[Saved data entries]
________
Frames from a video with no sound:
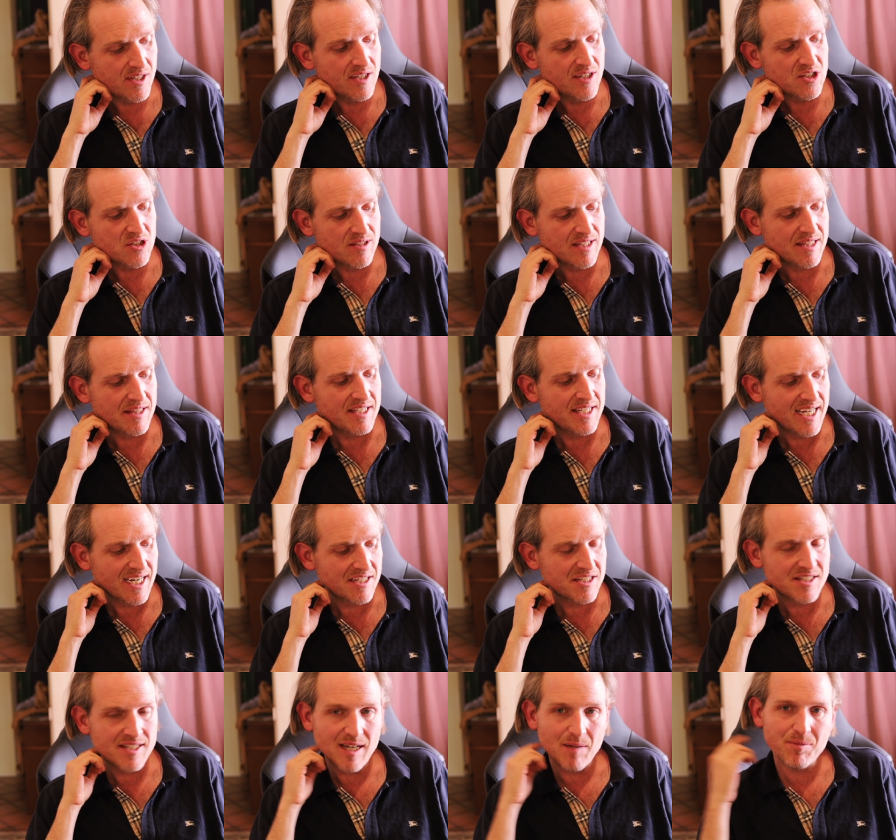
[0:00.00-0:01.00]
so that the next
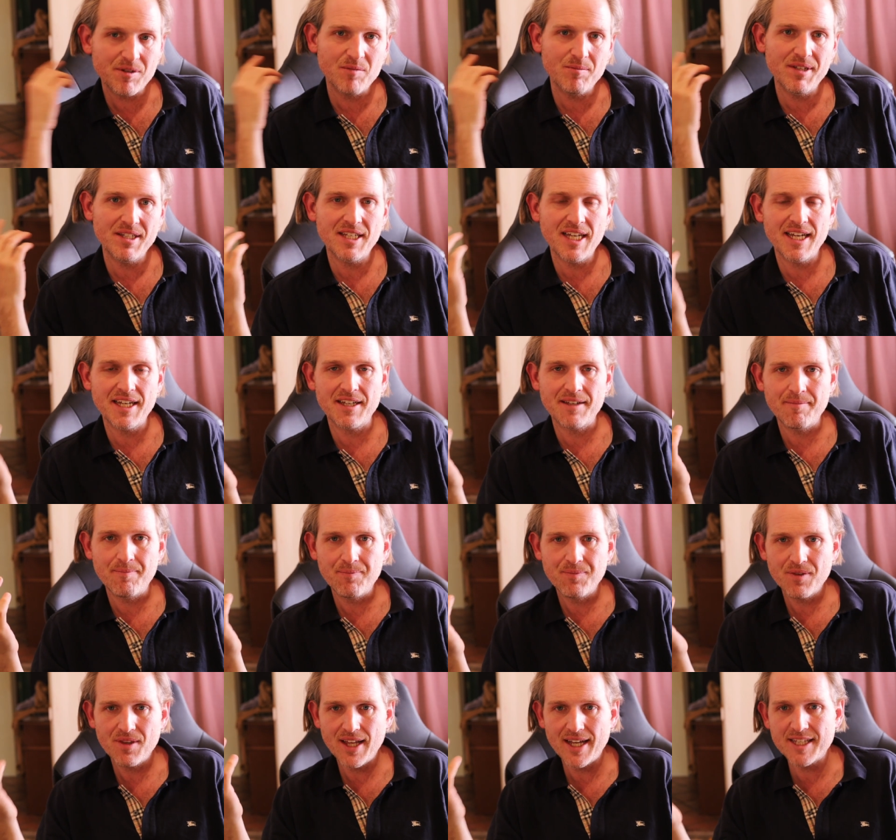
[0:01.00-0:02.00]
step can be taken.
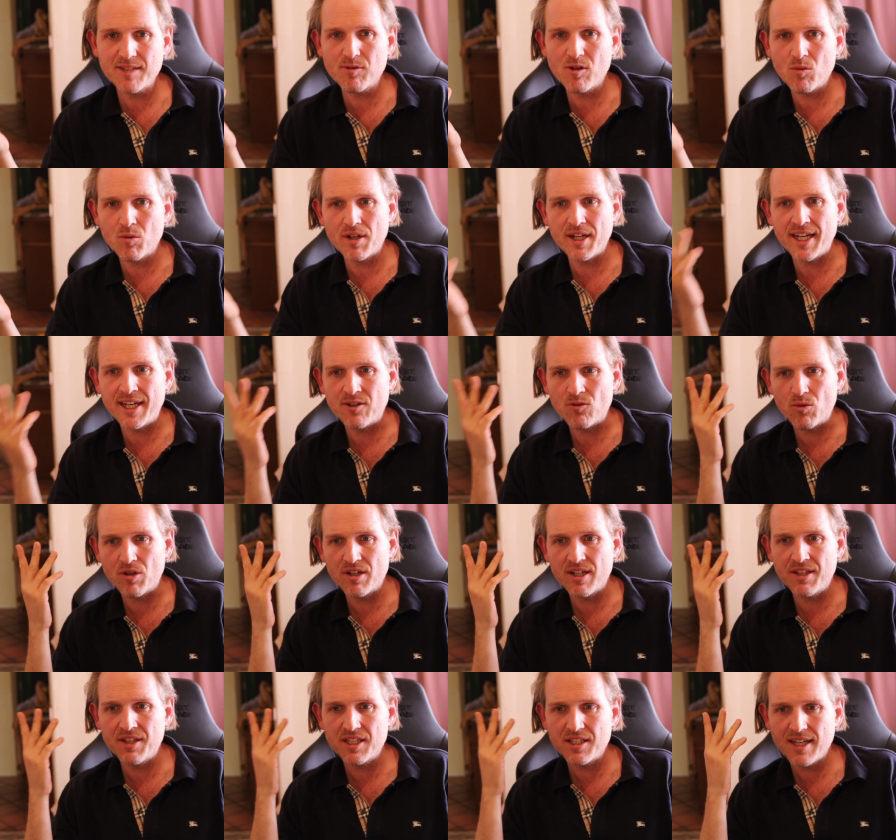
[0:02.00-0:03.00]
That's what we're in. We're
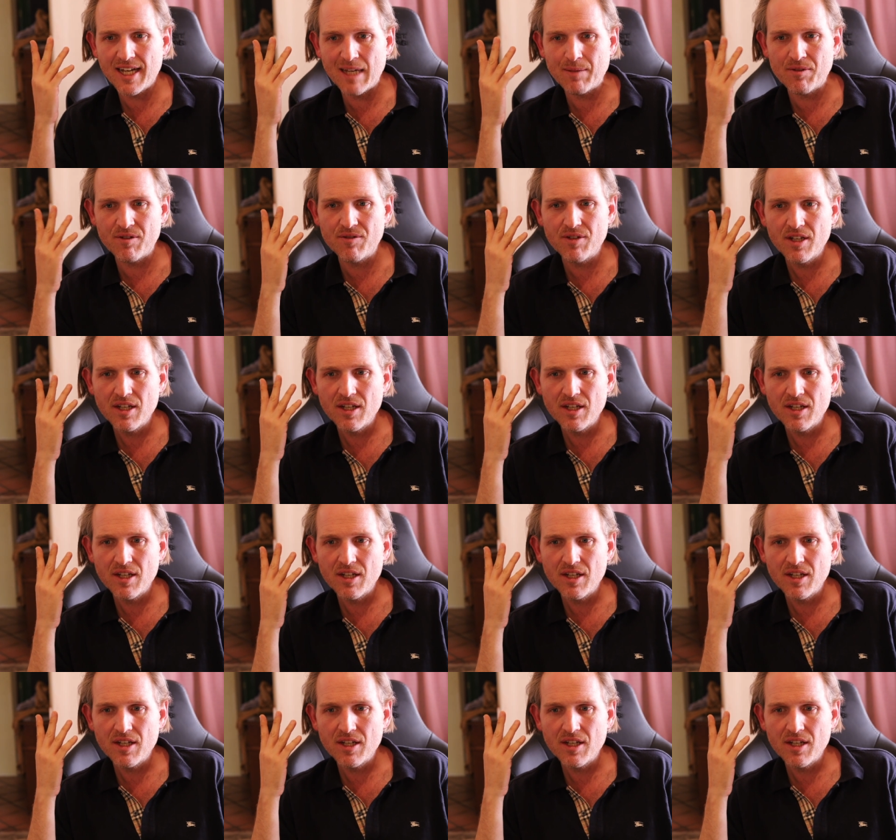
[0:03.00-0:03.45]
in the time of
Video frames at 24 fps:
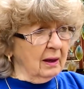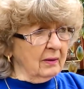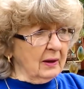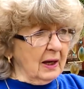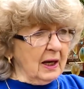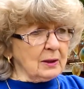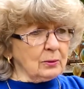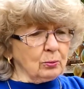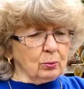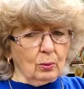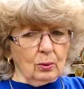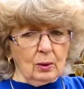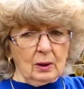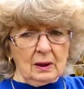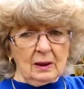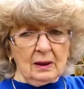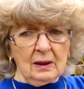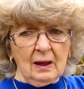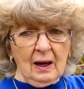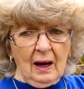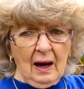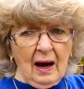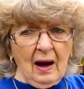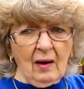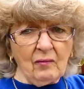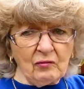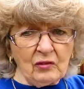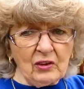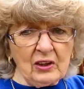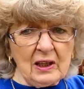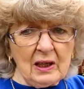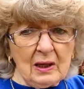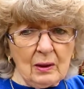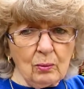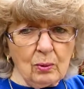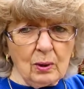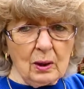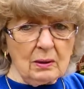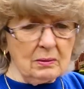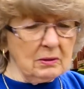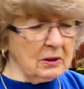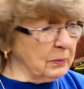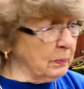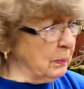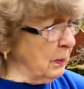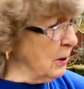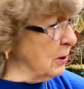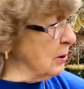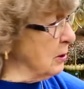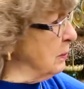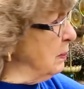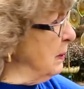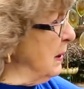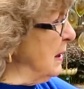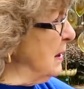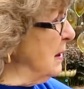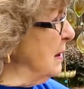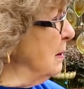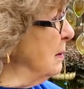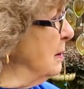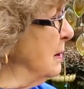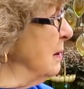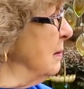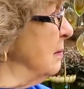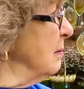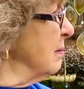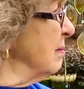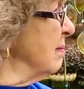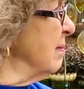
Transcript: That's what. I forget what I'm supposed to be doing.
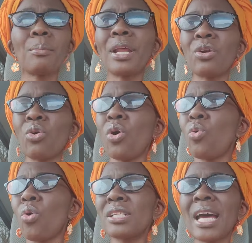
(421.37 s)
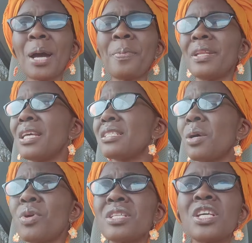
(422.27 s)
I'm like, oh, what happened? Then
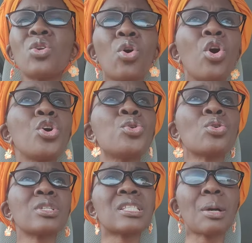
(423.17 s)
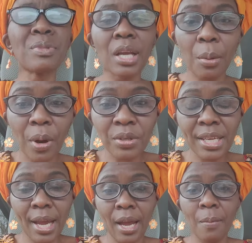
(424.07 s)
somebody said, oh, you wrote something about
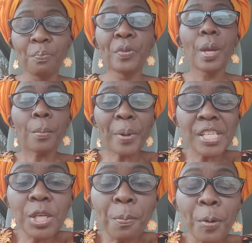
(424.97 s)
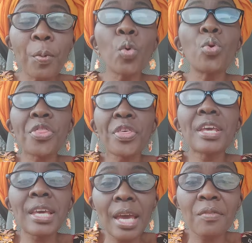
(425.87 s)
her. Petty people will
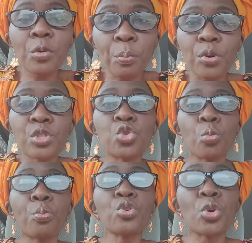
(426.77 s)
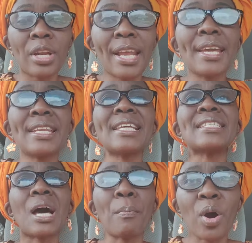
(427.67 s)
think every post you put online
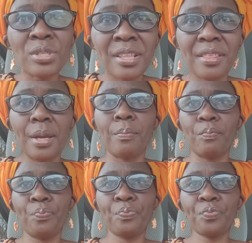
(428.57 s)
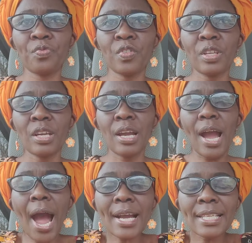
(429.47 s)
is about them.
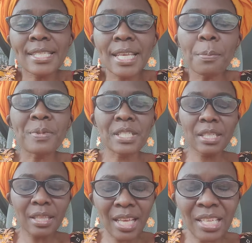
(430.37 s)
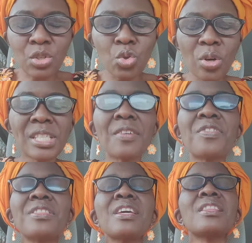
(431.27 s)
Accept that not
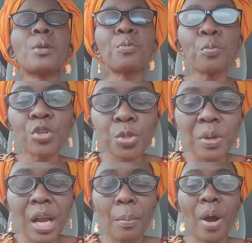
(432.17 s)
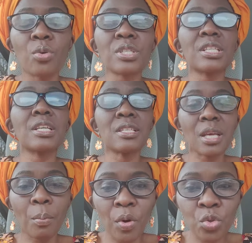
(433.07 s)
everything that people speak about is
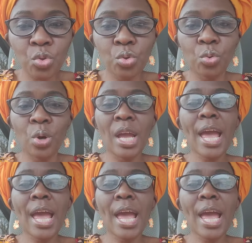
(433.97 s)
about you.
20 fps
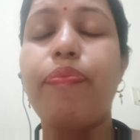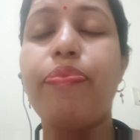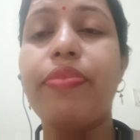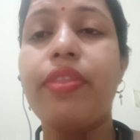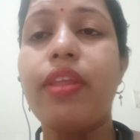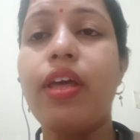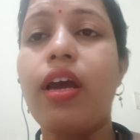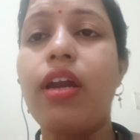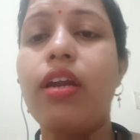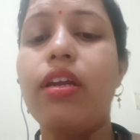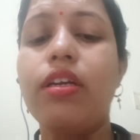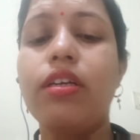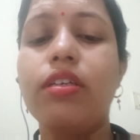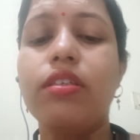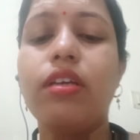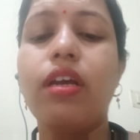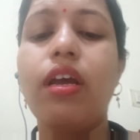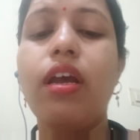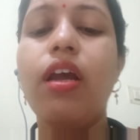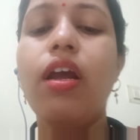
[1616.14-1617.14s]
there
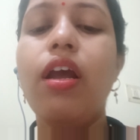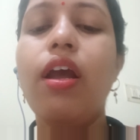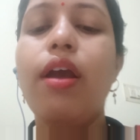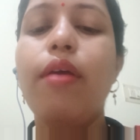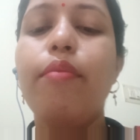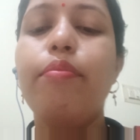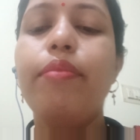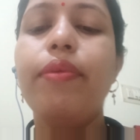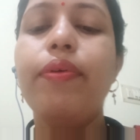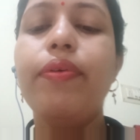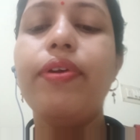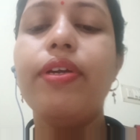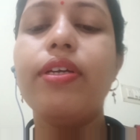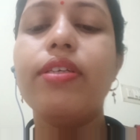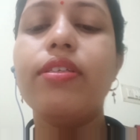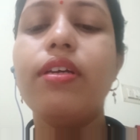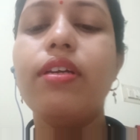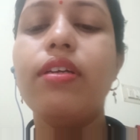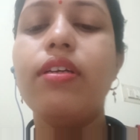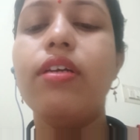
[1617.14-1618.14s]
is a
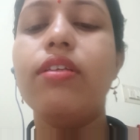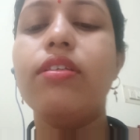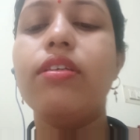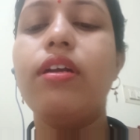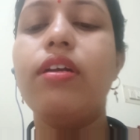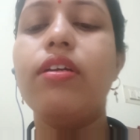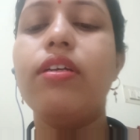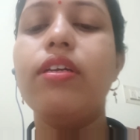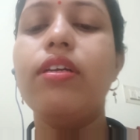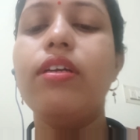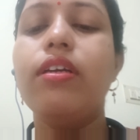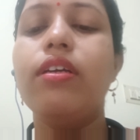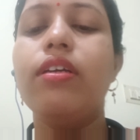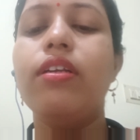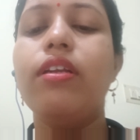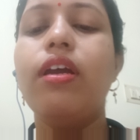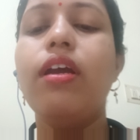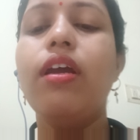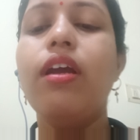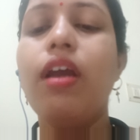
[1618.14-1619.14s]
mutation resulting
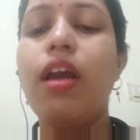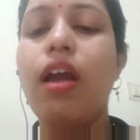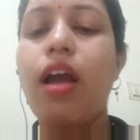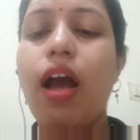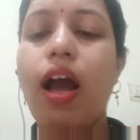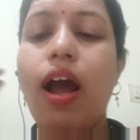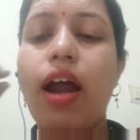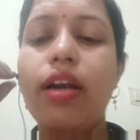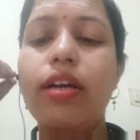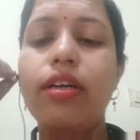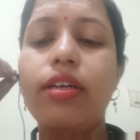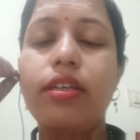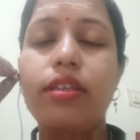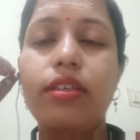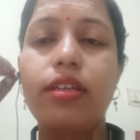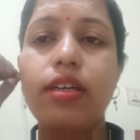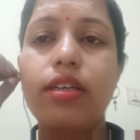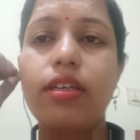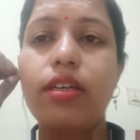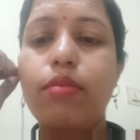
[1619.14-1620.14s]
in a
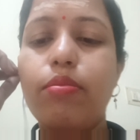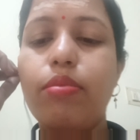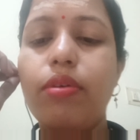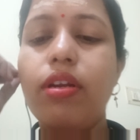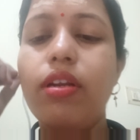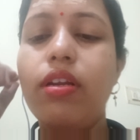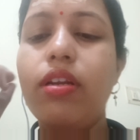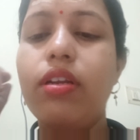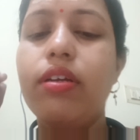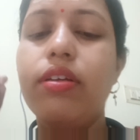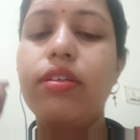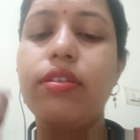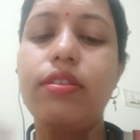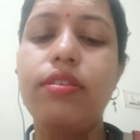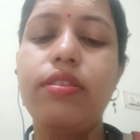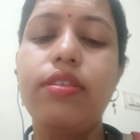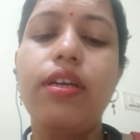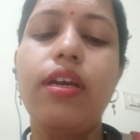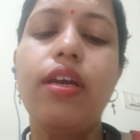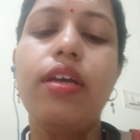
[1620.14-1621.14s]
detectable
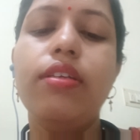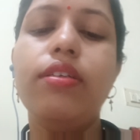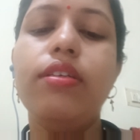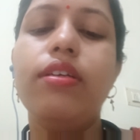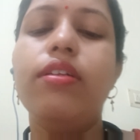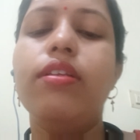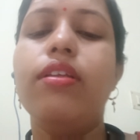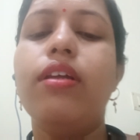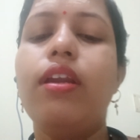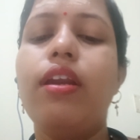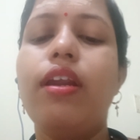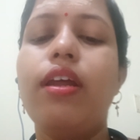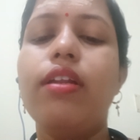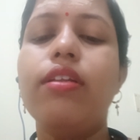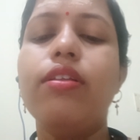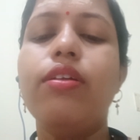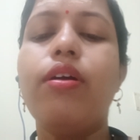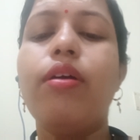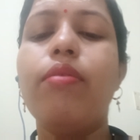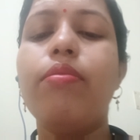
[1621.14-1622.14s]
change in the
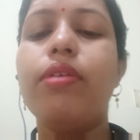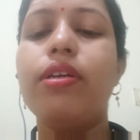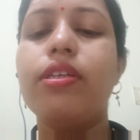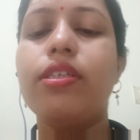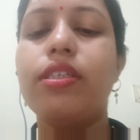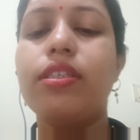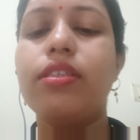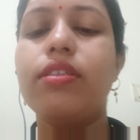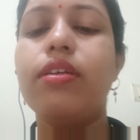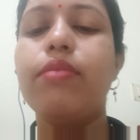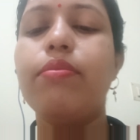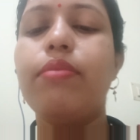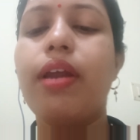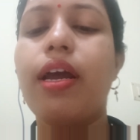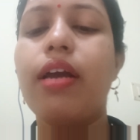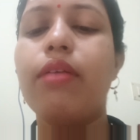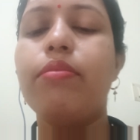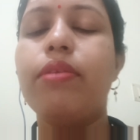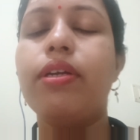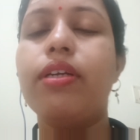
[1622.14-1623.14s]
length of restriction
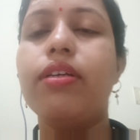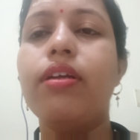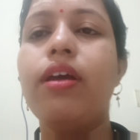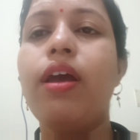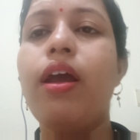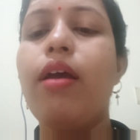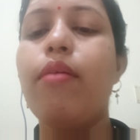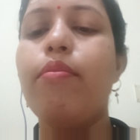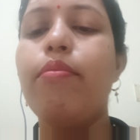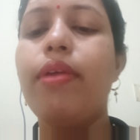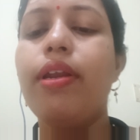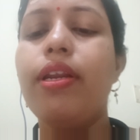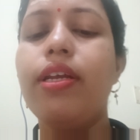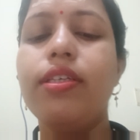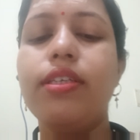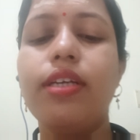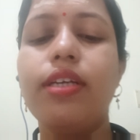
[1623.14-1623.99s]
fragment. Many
________
**AIM OF THE TASK**. Your reply should restate the data above word for word and contain no pictures.

**RESPONSE AREA**.
Frames from a video with no sound:
[0:00.00-0:01.00]
so that the next
[0:01.00-0:02.00]
step can be taken.
[0:02.00-0:03.00]
That's what we're in. We're
[0:03.00-0:03.45]
in the time of
Video frames at 24 fps:
Transcript: That's what. I forget what I'm supposed to be doing.
(421.37 s)
(422.27 s)
I'm like, oh, what happened? Then
(423.17 s)
(424.07 s)
somebody said, oh, you wrote something about
(424.97 s)
(425.87 s)
her. Petty people will
(426.77 s)
(427.67 s)
think every post you put online
(428.57 s)
(429.47 s)
is about them.
(430.37 s)
(431.27 s)
Accept that not
(432.17 s)
(433.07 s)
everything that people speak about is
(433.97 s)
about you.
20 fps
[1616.14-1617.14s]
there
[1617.14-1618.14s]
is a
[1618.14-1619.14s]
mutation resulting
[1619.14-1620.14s]
in a
[1620.14-1621.14s]
detectable
[1621.14-1622.14s]
change in the
[1622.14-1623.14s]
length of restriction
[1623.14-1623.99s]
fragment. Many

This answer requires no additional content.